Des réquisitions qui ont « effaré » l’avocat de l’édile, Me Robin Quinquis. Le conseil a plaidé les délais de prescription pour une grande partie des accusations. Pour le reste, il a estimé que le service technique de la mairie était responsable de la situation et que son client avait signé « négligemment » le certificat de fin de travaux. « Dans ce dossier, il n’y a aucun enrichissement personnel. Monsieur Tetuanui n’a rien gagné », a-t-il conclu en demandant la relaxe.
Harcèlement moral
La journée n’était pas pour autant finie. Dans la foulée, l’élu a comparu pour harcèlement moral sur le directeur des services techniques. Car depuis l’affaire précédente, l’homme a été mis au placard et s’est vu confier des tâches subalternes. A la pépinière communale ou comme accompagnateur dans les transports scolaires.

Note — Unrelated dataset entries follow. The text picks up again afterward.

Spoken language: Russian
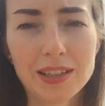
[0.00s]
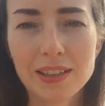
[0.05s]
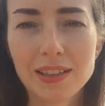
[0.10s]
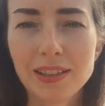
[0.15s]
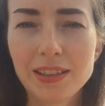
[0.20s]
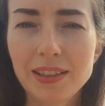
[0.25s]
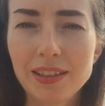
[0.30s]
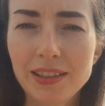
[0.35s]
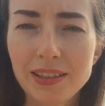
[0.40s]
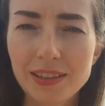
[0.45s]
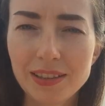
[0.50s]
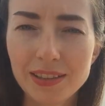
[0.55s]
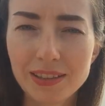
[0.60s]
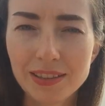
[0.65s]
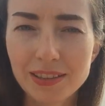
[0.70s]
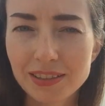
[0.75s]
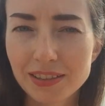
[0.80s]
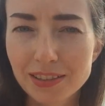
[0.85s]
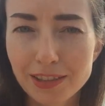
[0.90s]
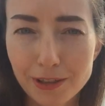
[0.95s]
И
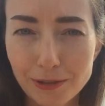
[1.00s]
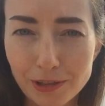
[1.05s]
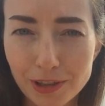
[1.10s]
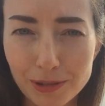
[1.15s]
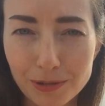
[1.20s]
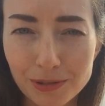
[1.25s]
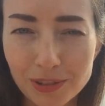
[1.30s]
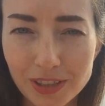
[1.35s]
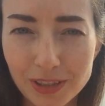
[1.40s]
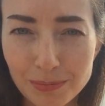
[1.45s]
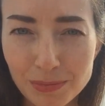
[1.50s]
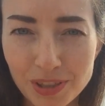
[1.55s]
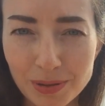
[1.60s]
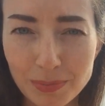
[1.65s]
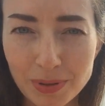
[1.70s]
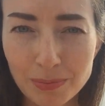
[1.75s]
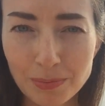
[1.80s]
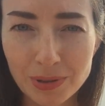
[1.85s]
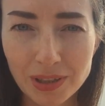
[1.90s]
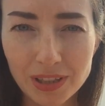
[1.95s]
не знаю, как он ко мне
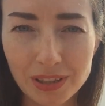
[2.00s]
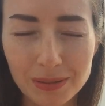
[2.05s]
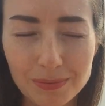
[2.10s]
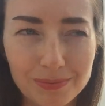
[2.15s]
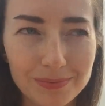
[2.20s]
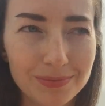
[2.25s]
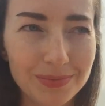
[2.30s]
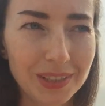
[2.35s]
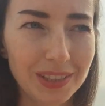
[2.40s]
попал.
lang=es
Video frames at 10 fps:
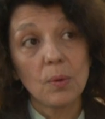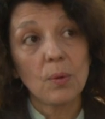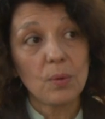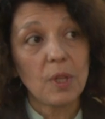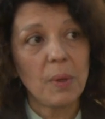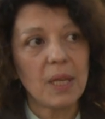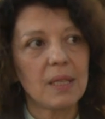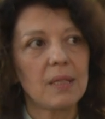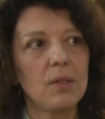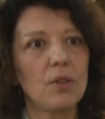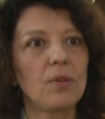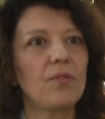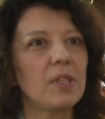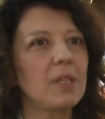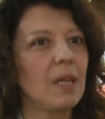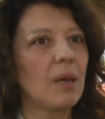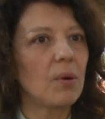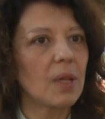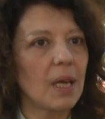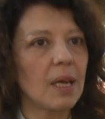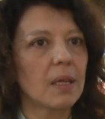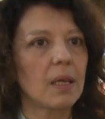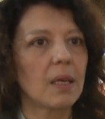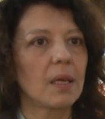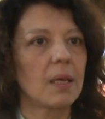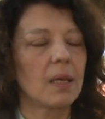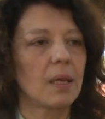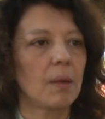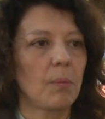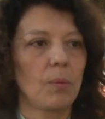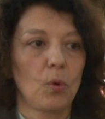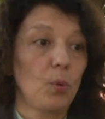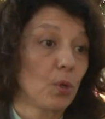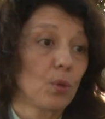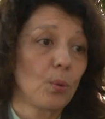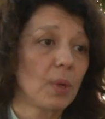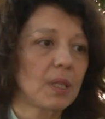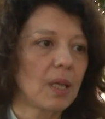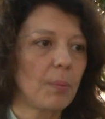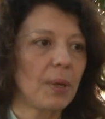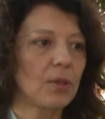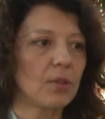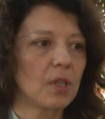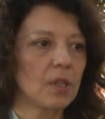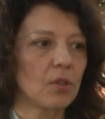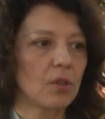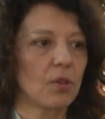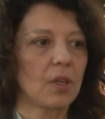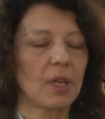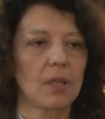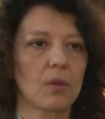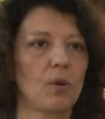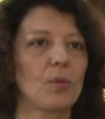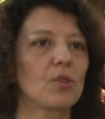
Y un tema que ha sido difícil de abordar, que, hubo toda una etapa donde yo creo que como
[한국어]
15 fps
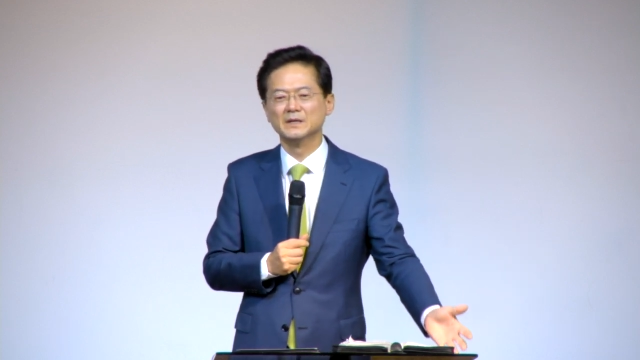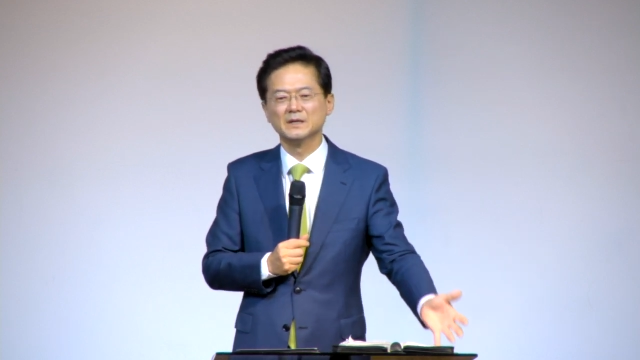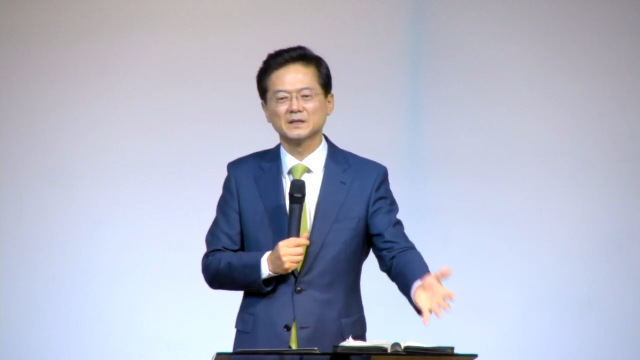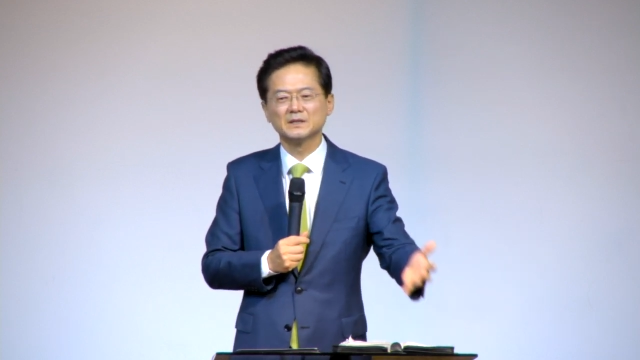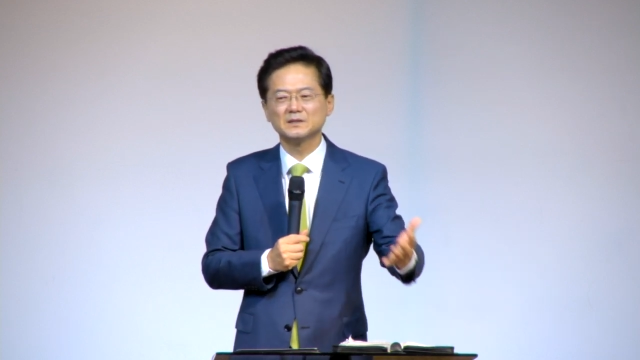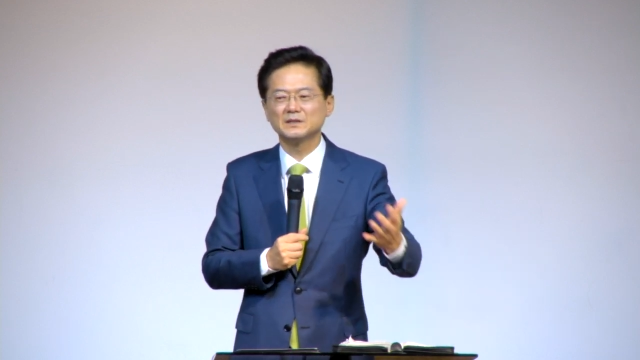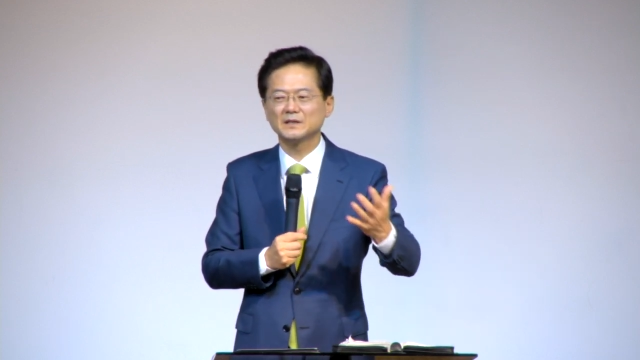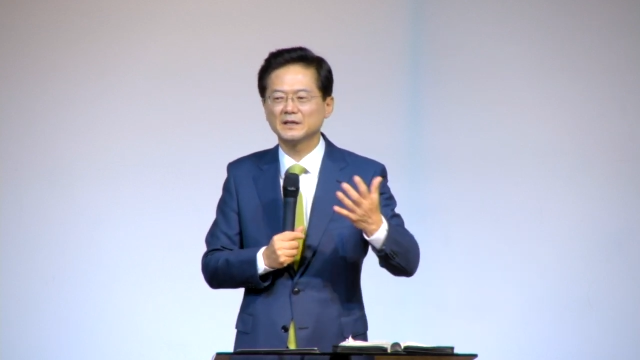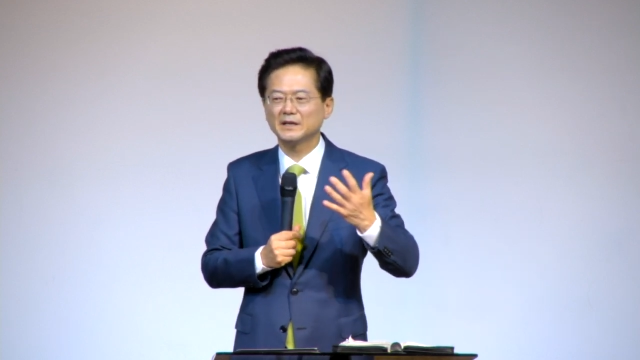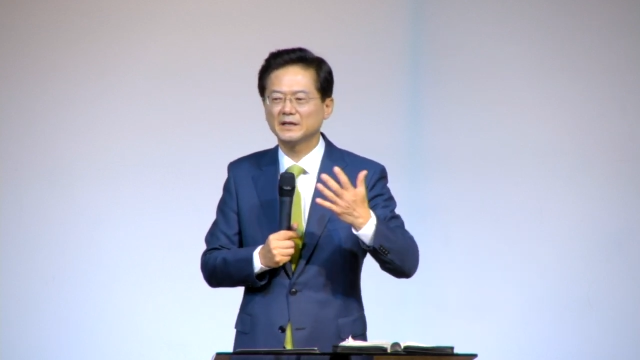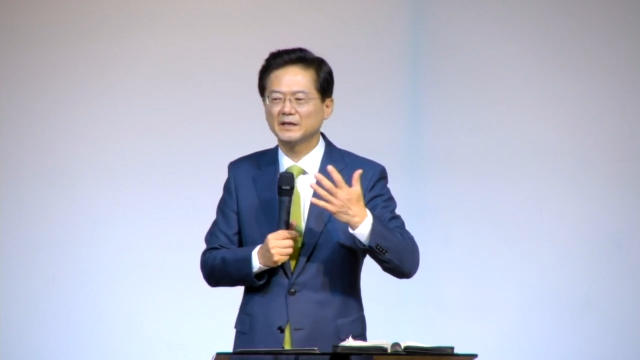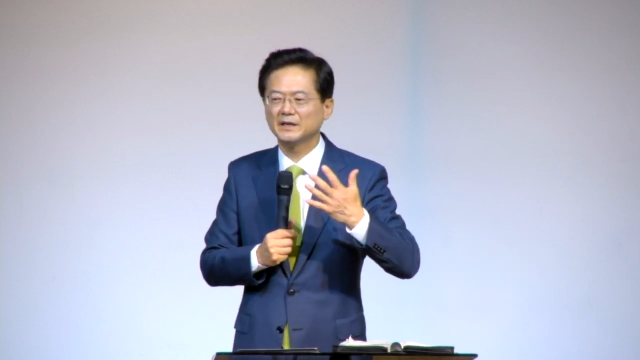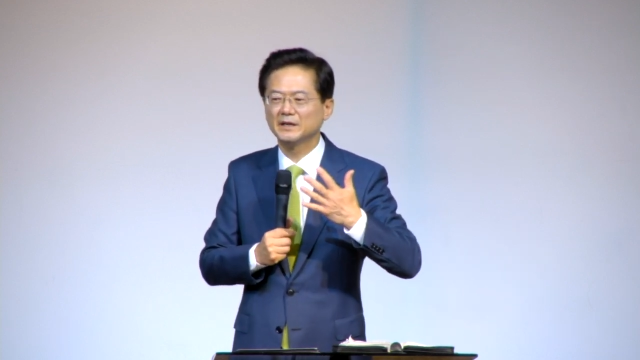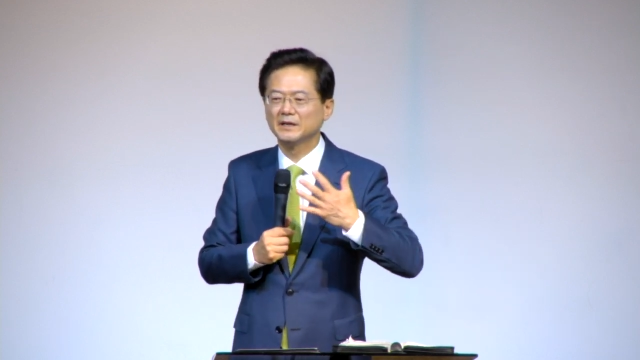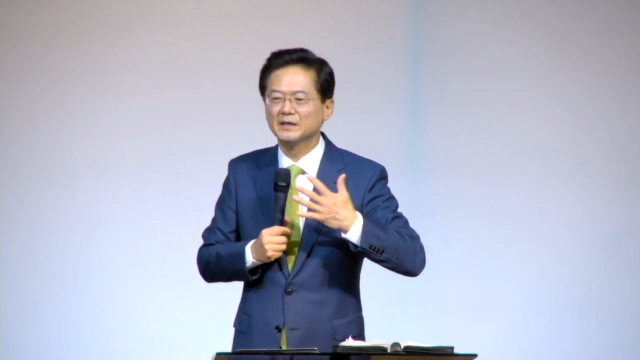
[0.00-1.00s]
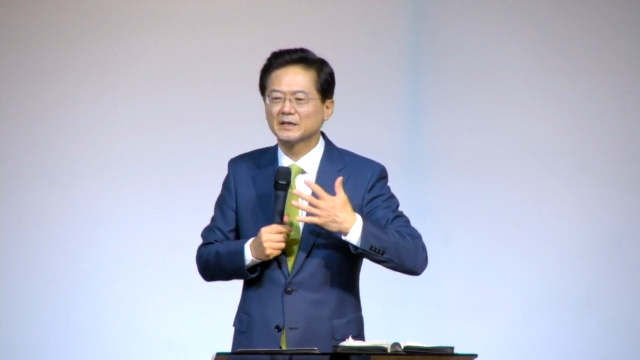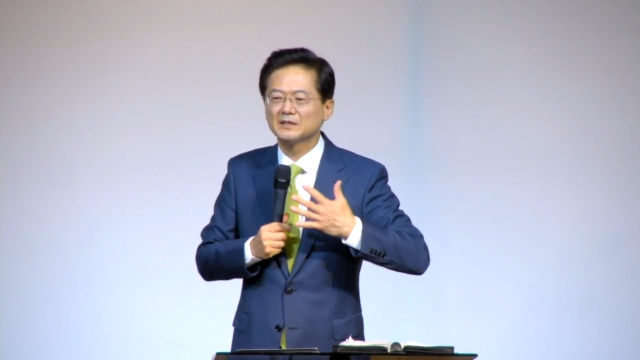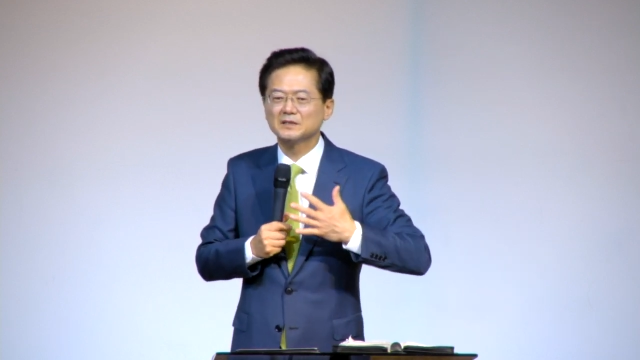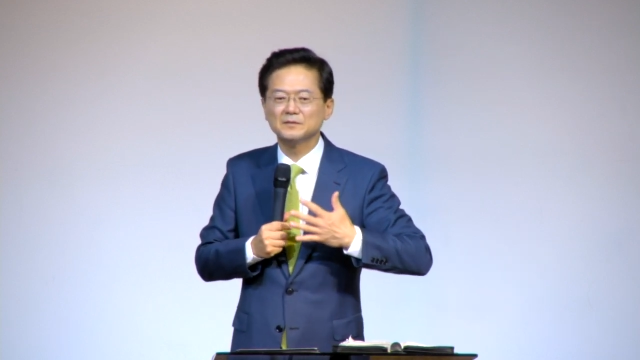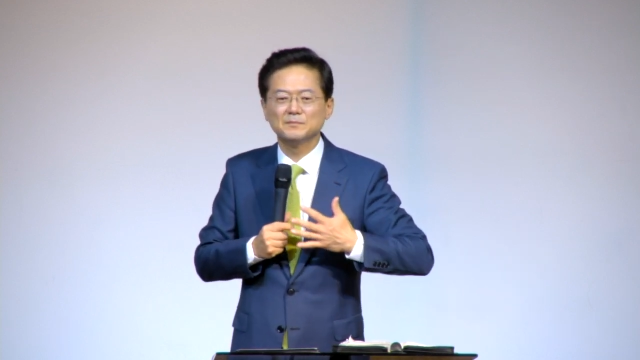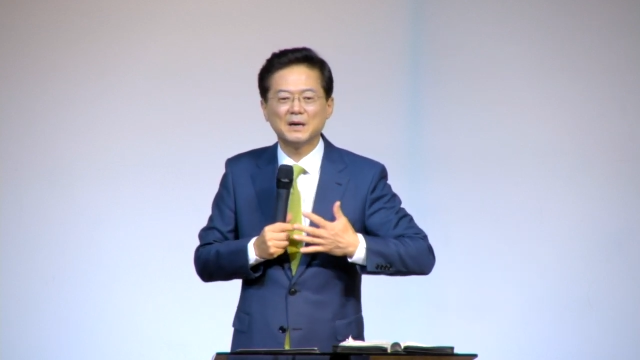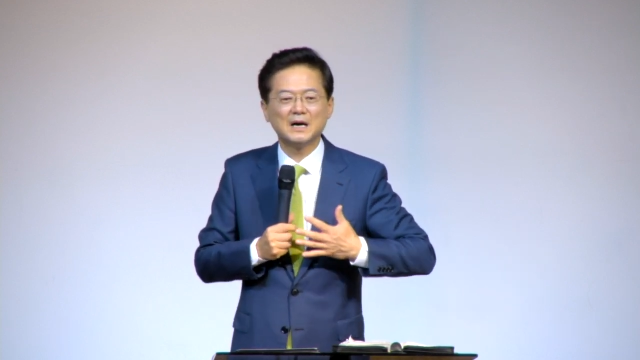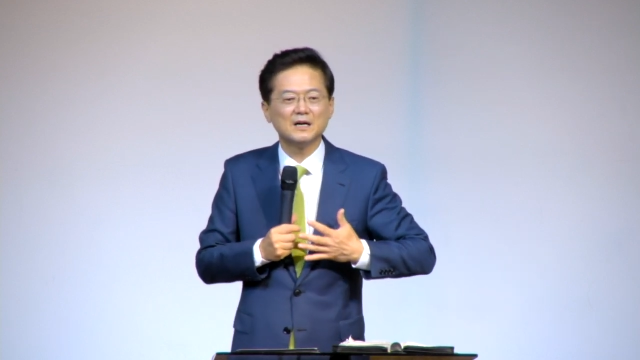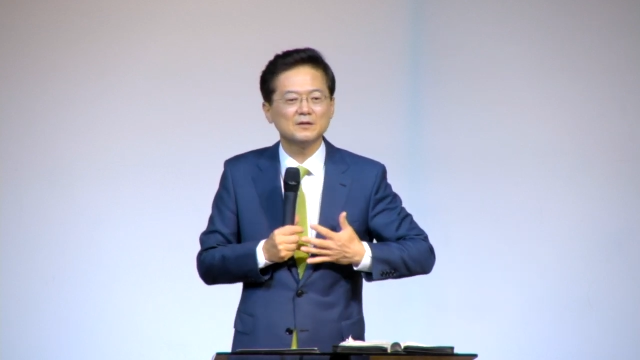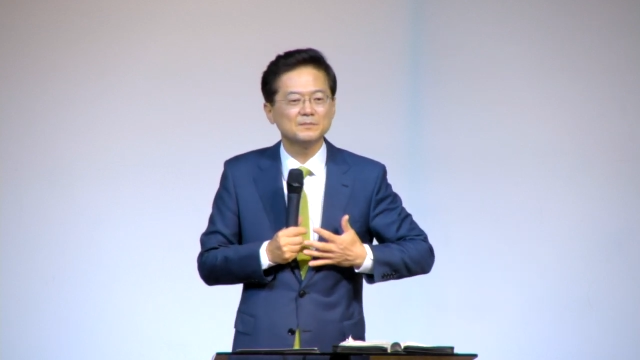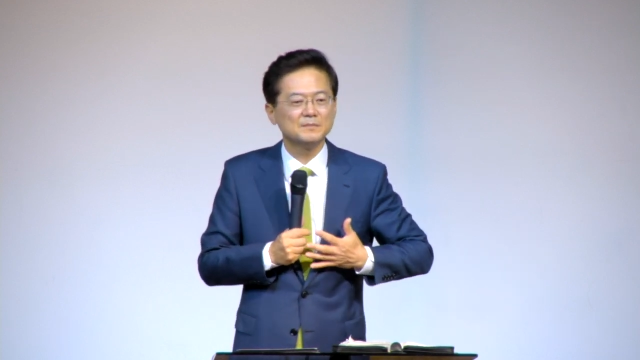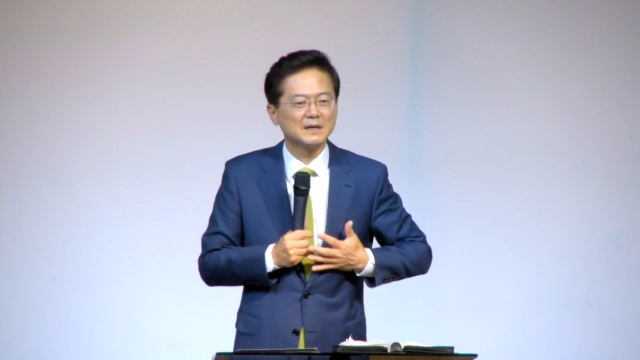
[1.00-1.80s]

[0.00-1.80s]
그들의 그 마음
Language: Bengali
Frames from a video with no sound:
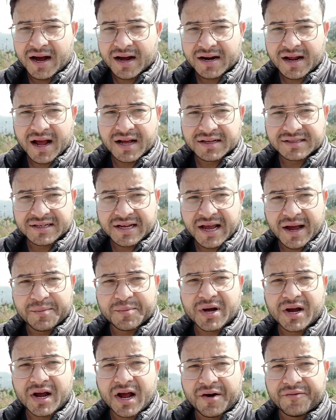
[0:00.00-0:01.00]
আর আজকে
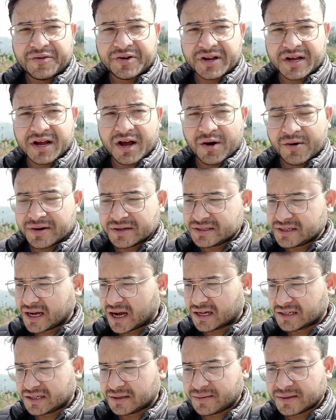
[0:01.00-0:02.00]
আমরা কাফেরি গাঁওয়ের যে
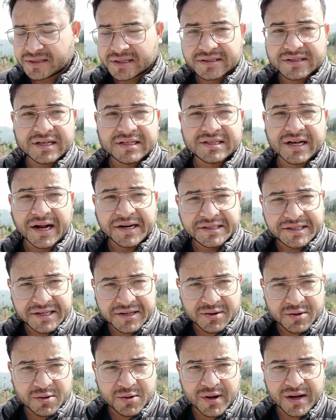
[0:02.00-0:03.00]
আশেপাশে যে সাইট
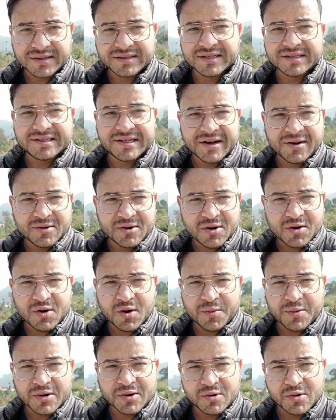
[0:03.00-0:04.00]
সিনগুলো আছে সেগুলো
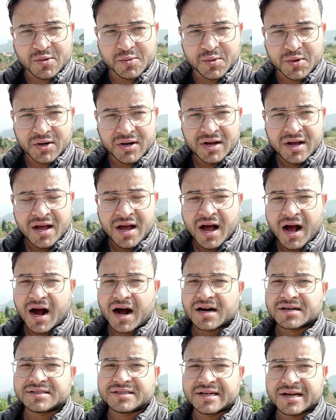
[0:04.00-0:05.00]
কভার করব
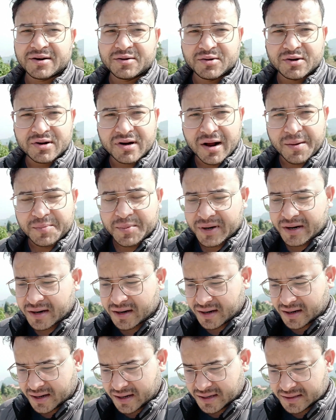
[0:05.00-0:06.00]
আর সেগুলোর আপনার
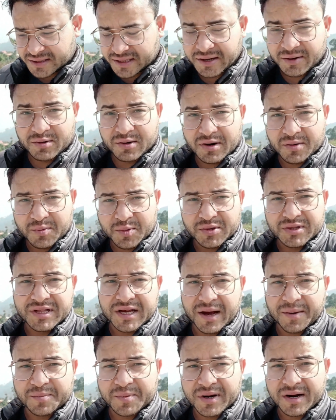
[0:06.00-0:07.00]
সেগুলোর
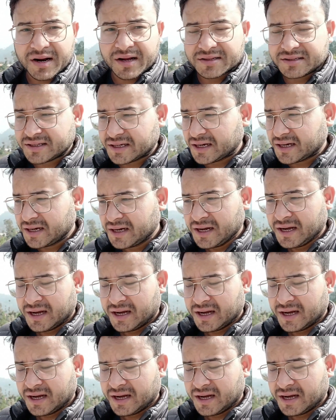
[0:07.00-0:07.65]
মধ্যে আপনার আছে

« C’était la deuxième fois que j’étais en garde à vue. C’est un peu trop. C’est pour ça. Il n’y a plus de confiance. A chaque fois je me retrouve devant le tribunal à cause du travail qu’ils ont fait. C’est pour ça que je l’ai éloigné », s’est justifié Cyril Tetuanui qui suspecte aussi l’intéressé d’être à l’origine des courriers anonymes.
Le procureur a, lui, considéré que l’édile avait voulu « clouer au pilori » le fonctionnaire sans respecter les « procédures disciplinaires ». Il a requis 6 mois de prison, 300 000 francs d’amende et 5 années d’inéligibilité.
Enfin, le maire de Tumaraa a dû répondre de l’utilisation pour son propre usage et celui d’administrés qui le louaient, d’un bateau municipal destiné au secours en mer. Un navire qui servait de temps à autre pour des mariages, des funérailles ou des évènements sportifs. Il s’agissait d’une demande des administrés a expliqué Cyril Tetuanui, ajoutant que les interventions de secours en mer étaient rarissimes.
Pour le procureur, cette mise à disposition du bateau a pourtant entravé « le principe de continuité des services publics » et suscité une « perte de confiance des citoyens ». Il a demandé une peine d’interdiction de toute fonction publique pendant 5 ans, 5 années d’inéligibilité, et 300 000 francs d’amende.
« Je laisse la justice faire son travail, mais j’ai servi ma population. Je n’ai pas détourné quoi que ce soit », a lancé Cyril Tetuanui à l’issue de l’audience. Le tribunal correctionnel rendra l’ensemble de ses décisions le 13 février.